A sensor for fibrinogen could help doctors determine if patients who are taking blood thinners still have enough clotting capability to protect them from injury, and could allow doctors to calculate more finely tuned dosages. It could also be used to test patients’ blood clotting before they go into surgery, or to monitor wound healing, Bisker says.
The researchers believe their synthetic molecular recognition agents are an improvement over existing natural systems based on antibodies or DNA sequences known as aptamers, which are more fragile and tend to degrade over time.
“One of the advantages of this is that it’s a completely synthetic system that can have a much longer lifetime within the body,” Bisker says.

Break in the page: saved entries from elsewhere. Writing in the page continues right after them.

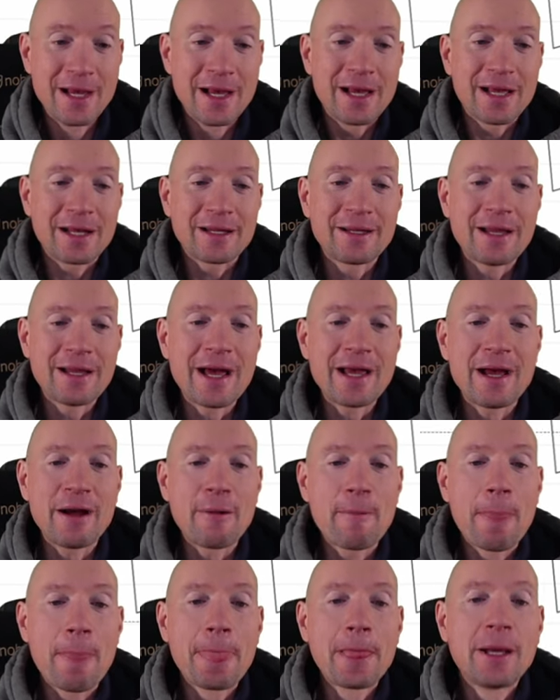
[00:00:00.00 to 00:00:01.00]
Naja,
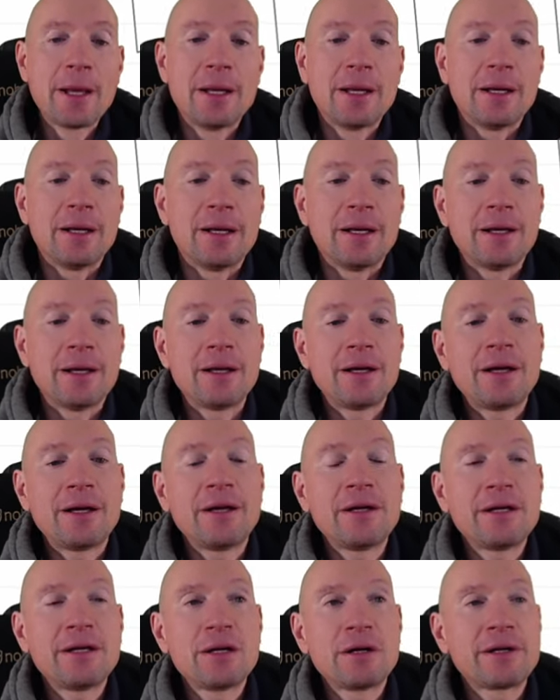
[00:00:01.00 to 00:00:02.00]
äh,
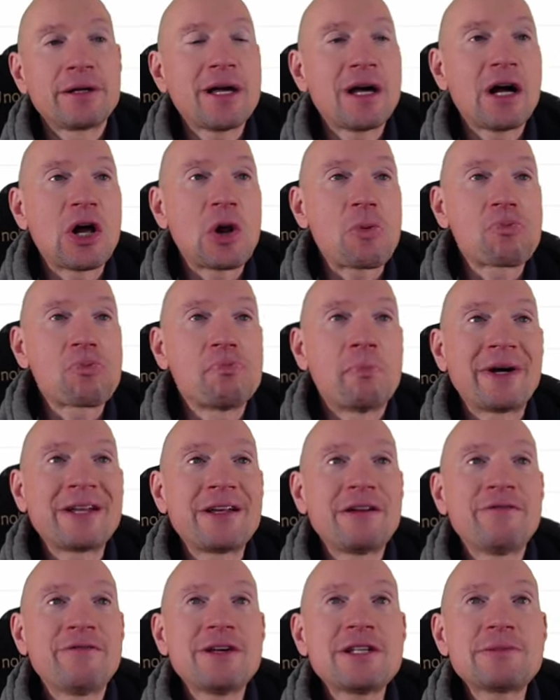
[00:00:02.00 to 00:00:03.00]
ja, mein
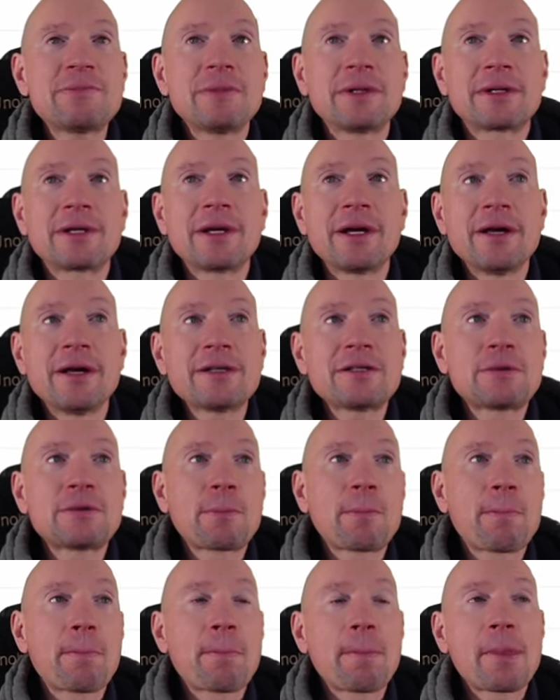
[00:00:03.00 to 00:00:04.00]
Investment Case,
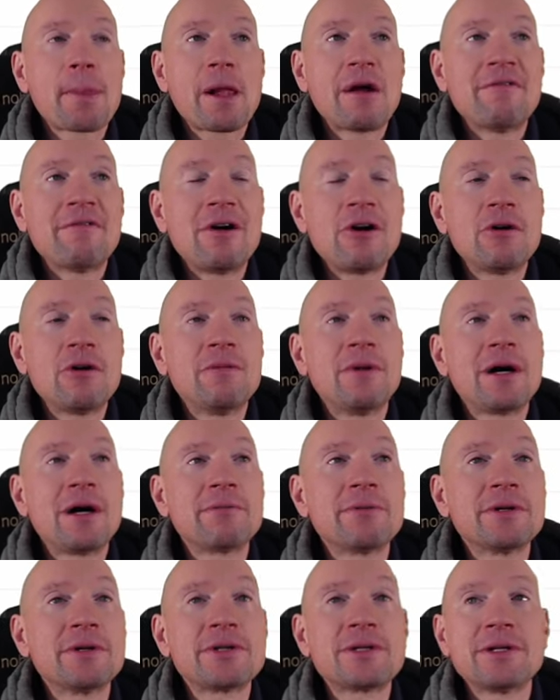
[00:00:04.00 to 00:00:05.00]
warum
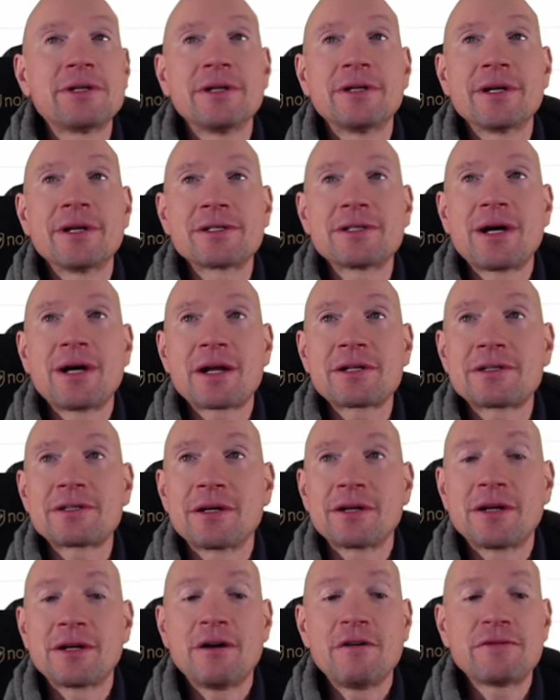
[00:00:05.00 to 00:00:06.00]
habe ich die Tesla-Aktie
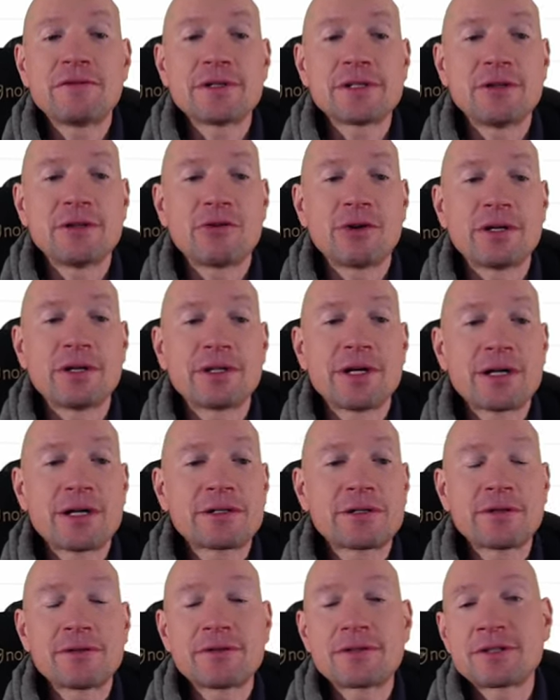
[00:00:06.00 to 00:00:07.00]
gekauft, ist ja noch
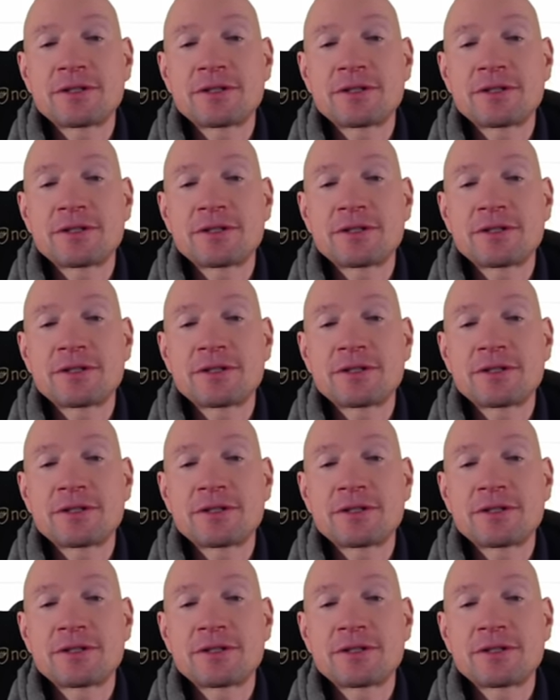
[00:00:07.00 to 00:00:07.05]
intakt.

In 2013, researchers in Strano’s lab demonstrated that carbon nanotube sensors can remain active in mice for more than a year after being embedded in a polymer gel and surgically implanted under the skin.
In addition to insulin, the researchers are also interested in detecting troponin, a protein that is released by dying heart cells, or detecting proteins associated with cancer, which would be useful for monitoring the success of chemotherapy. These and other protein sensors could become critical components of devices that deliver drugs in response to a sign of illness.
“By measuring therapeutic markers in the human body in real time, we can enable drug delivery systems that are much smarter, and release drugs in precise quantities,” Strano says. “However, measurement of those biomarkers is the first step.”